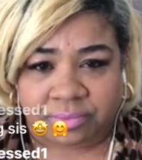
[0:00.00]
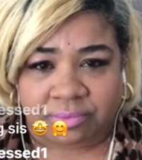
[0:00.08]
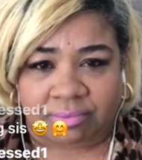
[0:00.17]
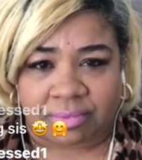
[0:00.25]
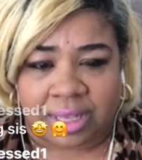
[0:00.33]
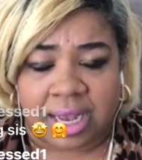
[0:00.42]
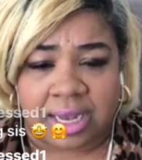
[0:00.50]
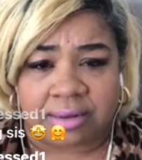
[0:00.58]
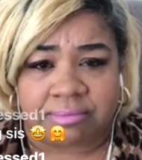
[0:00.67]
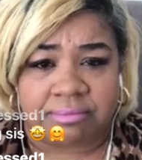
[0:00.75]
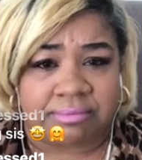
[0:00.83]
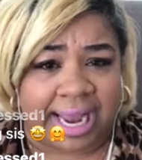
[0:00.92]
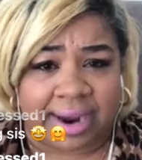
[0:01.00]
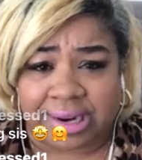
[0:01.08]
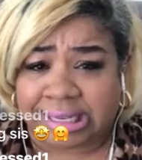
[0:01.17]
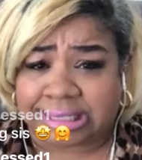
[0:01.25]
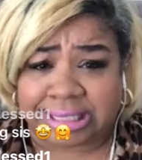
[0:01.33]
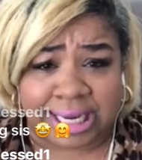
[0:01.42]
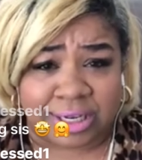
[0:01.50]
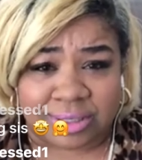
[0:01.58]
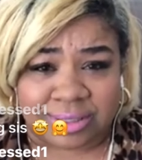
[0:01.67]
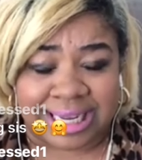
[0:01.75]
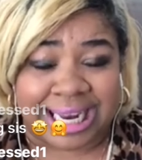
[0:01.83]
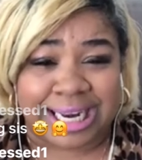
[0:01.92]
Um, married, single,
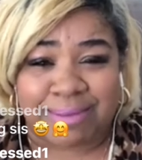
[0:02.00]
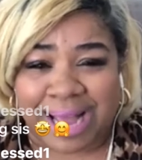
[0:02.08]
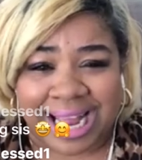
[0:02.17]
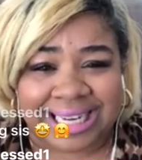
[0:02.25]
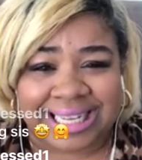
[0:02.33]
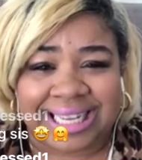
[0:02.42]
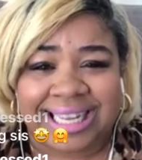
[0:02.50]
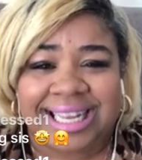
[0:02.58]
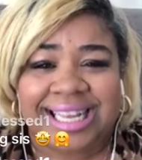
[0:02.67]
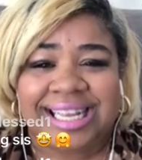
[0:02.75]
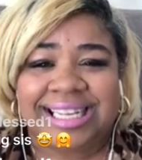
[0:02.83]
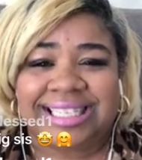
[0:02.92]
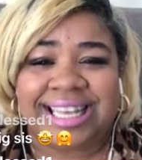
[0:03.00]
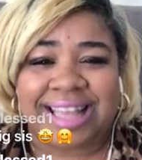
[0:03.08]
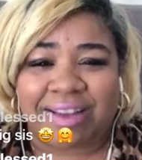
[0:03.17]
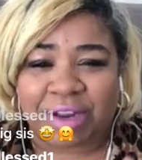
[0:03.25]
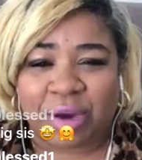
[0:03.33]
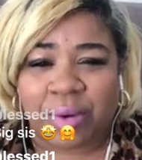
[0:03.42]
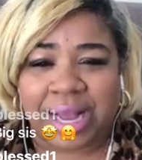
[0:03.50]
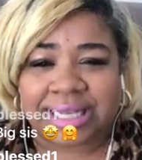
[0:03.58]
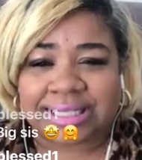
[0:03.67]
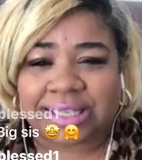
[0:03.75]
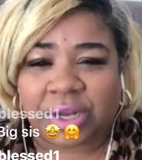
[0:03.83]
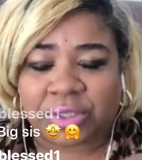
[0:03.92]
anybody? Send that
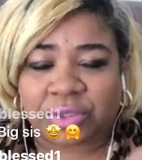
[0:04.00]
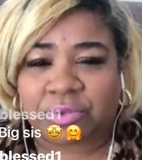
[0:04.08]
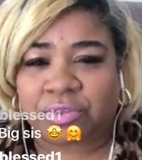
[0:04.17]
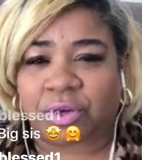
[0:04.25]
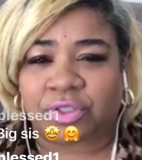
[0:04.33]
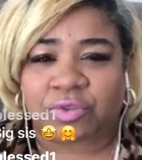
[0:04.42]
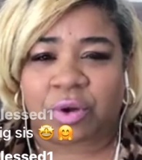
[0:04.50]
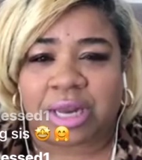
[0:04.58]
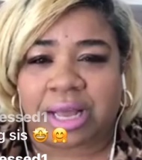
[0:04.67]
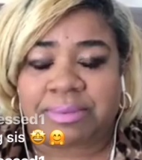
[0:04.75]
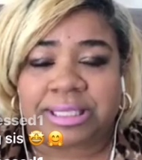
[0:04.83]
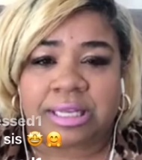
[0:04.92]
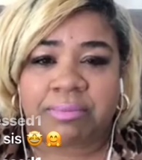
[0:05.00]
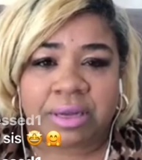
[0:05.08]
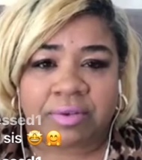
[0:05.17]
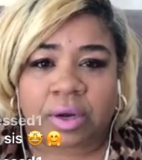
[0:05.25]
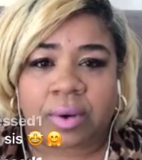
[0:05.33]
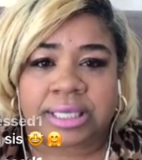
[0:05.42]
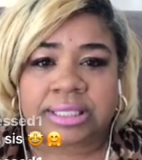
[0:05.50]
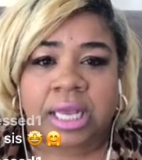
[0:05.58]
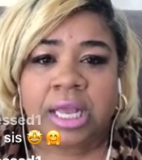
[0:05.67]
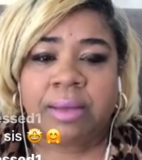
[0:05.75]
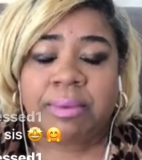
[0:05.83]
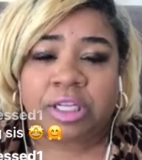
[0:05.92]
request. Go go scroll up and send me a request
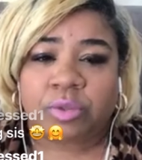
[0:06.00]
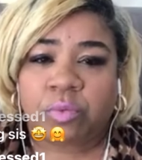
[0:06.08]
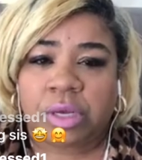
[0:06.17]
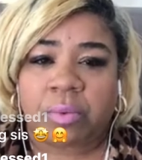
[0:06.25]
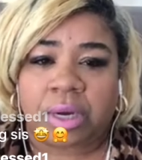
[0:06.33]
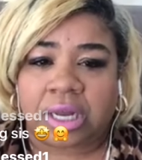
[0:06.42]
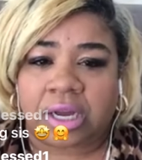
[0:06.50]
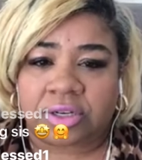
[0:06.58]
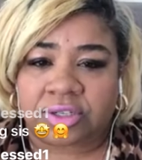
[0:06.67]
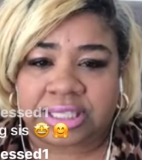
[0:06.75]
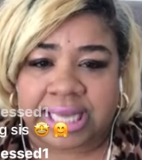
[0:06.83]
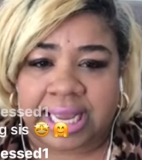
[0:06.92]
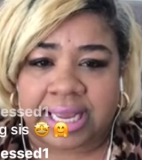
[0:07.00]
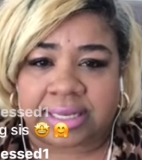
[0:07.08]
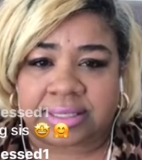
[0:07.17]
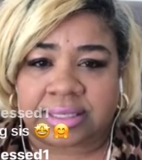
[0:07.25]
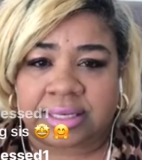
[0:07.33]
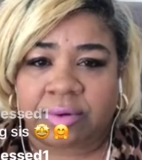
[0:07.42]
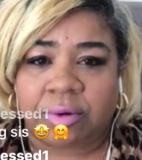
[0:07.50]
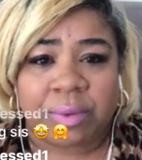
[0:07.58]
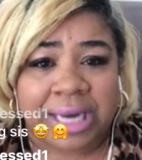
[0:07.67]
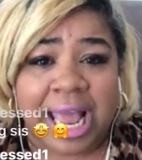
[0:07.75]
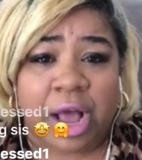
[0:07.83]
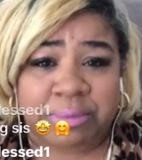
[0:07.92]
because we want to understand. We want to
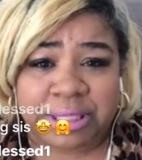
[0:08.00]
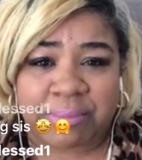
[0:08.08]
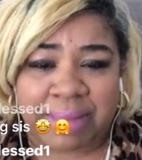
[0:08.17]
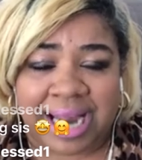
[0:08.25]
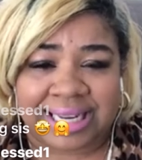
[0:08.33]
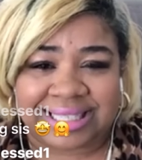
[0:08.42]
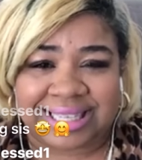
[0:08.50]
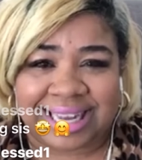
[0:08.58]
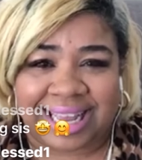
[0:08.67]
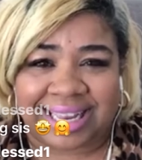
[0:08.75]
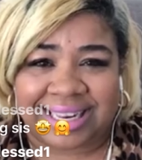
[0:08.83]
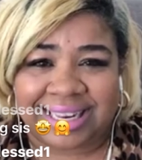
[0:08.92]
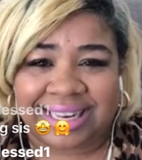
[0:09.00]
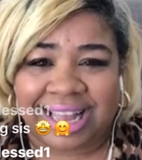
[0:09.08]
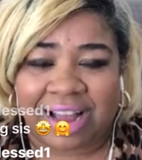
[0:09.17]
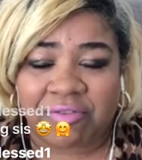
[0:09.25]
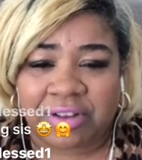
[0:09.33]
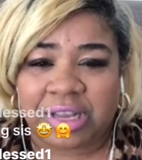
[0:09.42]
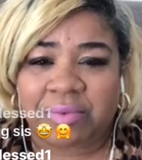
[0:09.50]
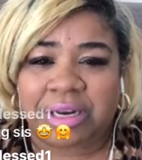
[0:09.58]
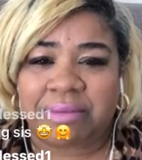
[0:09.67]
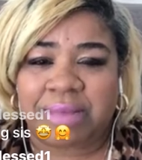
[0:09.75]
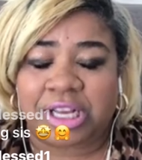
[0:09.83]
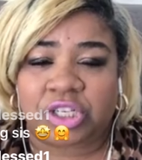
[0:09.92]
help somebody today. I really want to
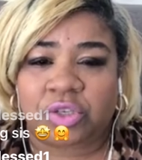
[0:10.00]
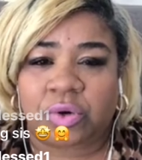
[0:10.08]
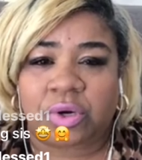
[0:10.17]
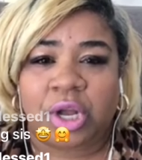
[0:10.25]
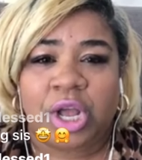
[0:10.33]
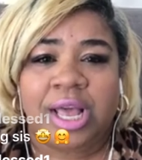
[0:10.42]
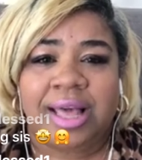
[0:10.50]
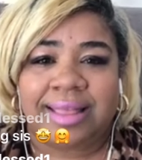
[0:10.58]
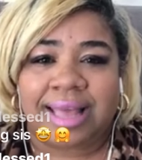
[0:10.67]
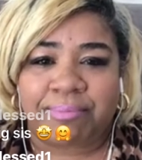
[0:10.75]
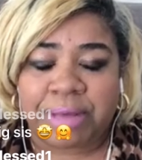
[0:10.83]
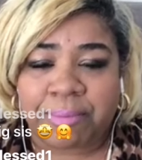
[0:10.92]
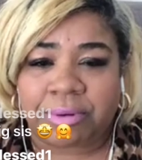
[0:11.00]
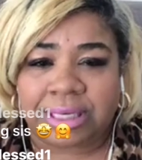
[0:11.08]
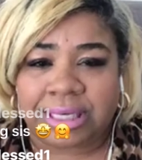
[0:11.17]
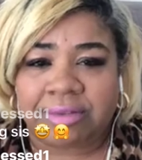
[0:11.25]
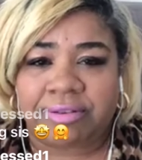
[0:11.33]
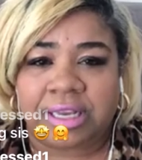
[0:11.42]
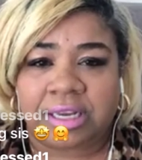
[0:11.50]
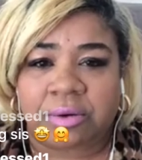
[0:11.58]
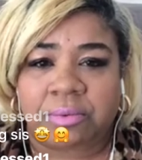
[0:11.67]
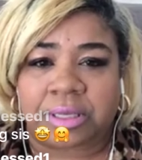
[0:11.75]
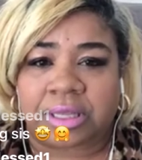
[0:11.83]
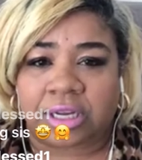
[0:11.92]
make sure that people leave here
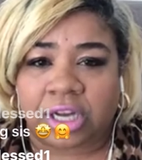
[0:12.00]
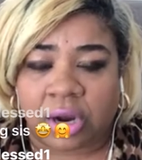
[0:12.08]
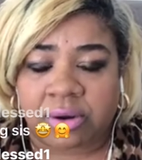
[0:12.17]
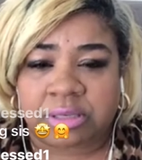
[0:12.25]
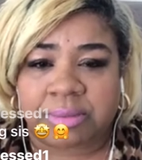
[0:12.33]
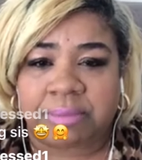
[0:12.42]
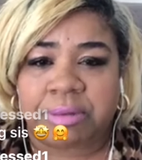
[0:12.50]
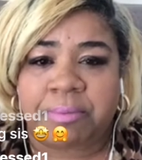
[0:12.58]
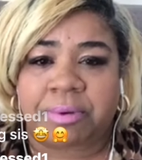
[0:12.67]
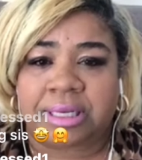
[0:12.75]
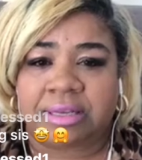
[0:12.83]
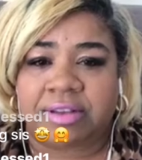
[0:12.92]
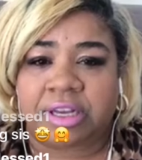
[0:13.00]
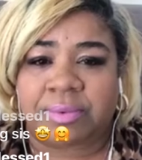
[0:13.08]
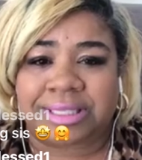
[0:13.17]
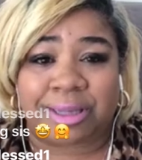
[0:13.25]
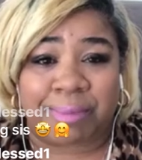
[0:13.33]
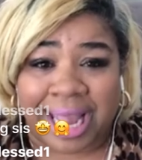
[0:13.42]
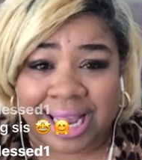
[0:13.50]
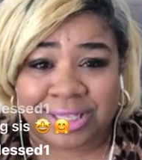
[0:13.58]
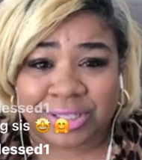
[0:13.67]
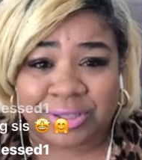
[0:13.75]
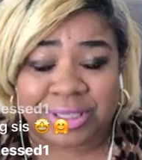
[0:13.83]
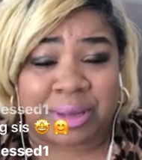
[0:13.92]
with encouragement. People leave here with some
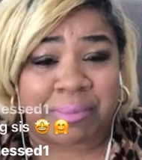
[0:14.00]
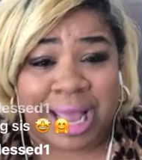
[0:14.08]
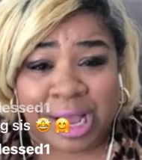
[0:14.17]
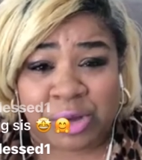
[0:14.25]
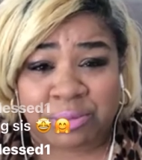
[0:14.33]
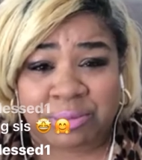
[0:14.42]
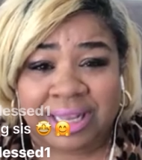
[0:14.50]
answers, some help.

....................

* _PROBLEM REQUIREMENTS_: Pictures within the entries must not be reproduced; everything else is to be restated verbatim.

* _ANSWER SECTION_:
[0:00.00]
[0:00.08]
[0:00.17]
[0:00.25]
[0:00.33]
[0:00.42]
[0:00.50]
[0:00.58]
[0:00.67]
[0:00.75]
[0:00.83]
[0:00.92]
[0:01.00]
[0:01.08]
[0:01.17]
[0:01.25]
[0:01.33]
[0:01.42]
[0:01.50]
[0:01.58]
[0:01.67]
[0:01.75]
[0:01.83]
[0:01.92]
Um, married, single,
[0:02.00]
[0:02.08]
[0:02.17]
[0:02.25]
[0:02.33]
[0:02.42]
[0:02.50]
[0:02.58]
[0:02.67]
[0:02.75]
[0:02.83]
[0:02.92]
[0:03.00]
[0:03.08]
[0:03.17]
[0:03.25]
[0:03.33]
[0:03.42]
[0:03.50]
[0:03.58]
[0:03.67]
[0:03.75]
[0:03.83]
[0:03.92]
anybody? Send that
[0:04.00]
[0:04.08]
[0:04.17]
[0:04.25]
[0:04.33]
[0:04.42]
[0:04.50]
[0:04.58]
[0:04.67]
[0:04.75]
[0:04.83]
[0:04.92]
[0:05.00]
[0:05.08]
[0:05.17]
[0:05.25]
[0:05.33]
[0:05.42]
[0:05.50]
[0:05.58]
[0:05.67]
[0:05.75]
[0:05.83]
[0:05.92]
request. Go go scroll up and send me a request
[0:06.00]
[0:06.08]
[0:06.17]
[0:06.25]
[0:06.33]
[0:06.42]
[0:06.50]
[0:06.58]
[0:06.67]
[0:06.75]
[0:06.83]
[0:06.92]
[0:07.00]
[0:07.08]
[0:07.17]
[0:07.25]
[0:07.33]
[0:07.42]
[0:07.50]
[0:07.58]
[0:07.67]
[0:07.75]
[0:07.83]
[0:07.92]
because we want to understand. We want to
[0:08.00]
[0:08.08]
[0:08.17]
[0:08.25]
[0:08.33]
[0:08.42]
[0:08.50]
[0:08.58]
[0:08.67]
[0:08.75]
[0:08.83]
[0:08.92]
[0:09.00]
[0:09.08]
[0:09.17]
[0:09.25]
[0:09.33]
[0:09.42]
[0:09.50]
[0:09.58]
[0:09.67]
[0:09.75]
[0:09.83]
[0:09.92]
help somebody today. I really want to
[0:10.00]
[0:10.08]
[0:10.17]
[0:10.25]
[0:10.33]
[0:10.42]
[0:10.50]
[0:10.58]
[0:10.67]
[0:10.75]
[0:10.83]
[0:10.92]
[0:11.00]
[0:11.08]
[0:11.17]
[0:11.25]
[0:11.33]
[0:11.42]
[0:11.50]
[0:11.58]
[0:11.67]
[0:11.75]
[0:11.83]
[0:11.92]
make sure that people leave here
[0:12.00]
[0:12.08]
[0:12.17]
[0:12.25]
[0:12.33]
[0:12.42]
[0:12.50]
[0:12.58]
[0:12.67]
[0:12.75]
[0:12.83]
[0:12.92]
[0:13.00]
[0:13.08]
[0:13.17]
[0:13.25]
[0:13.33]
[0:13.42]
[0:13.50]
[0:13.58]
[0:13.67]
[0:13.75]
[0:13.83]
[0:13.92]
with encouragement. People leave here with some
[0:14.00]
[0:14.08]
[0:14.17]
[0:14.25]
[0:14.33]
[0:14.42]
[0:14.50]
answers, some help.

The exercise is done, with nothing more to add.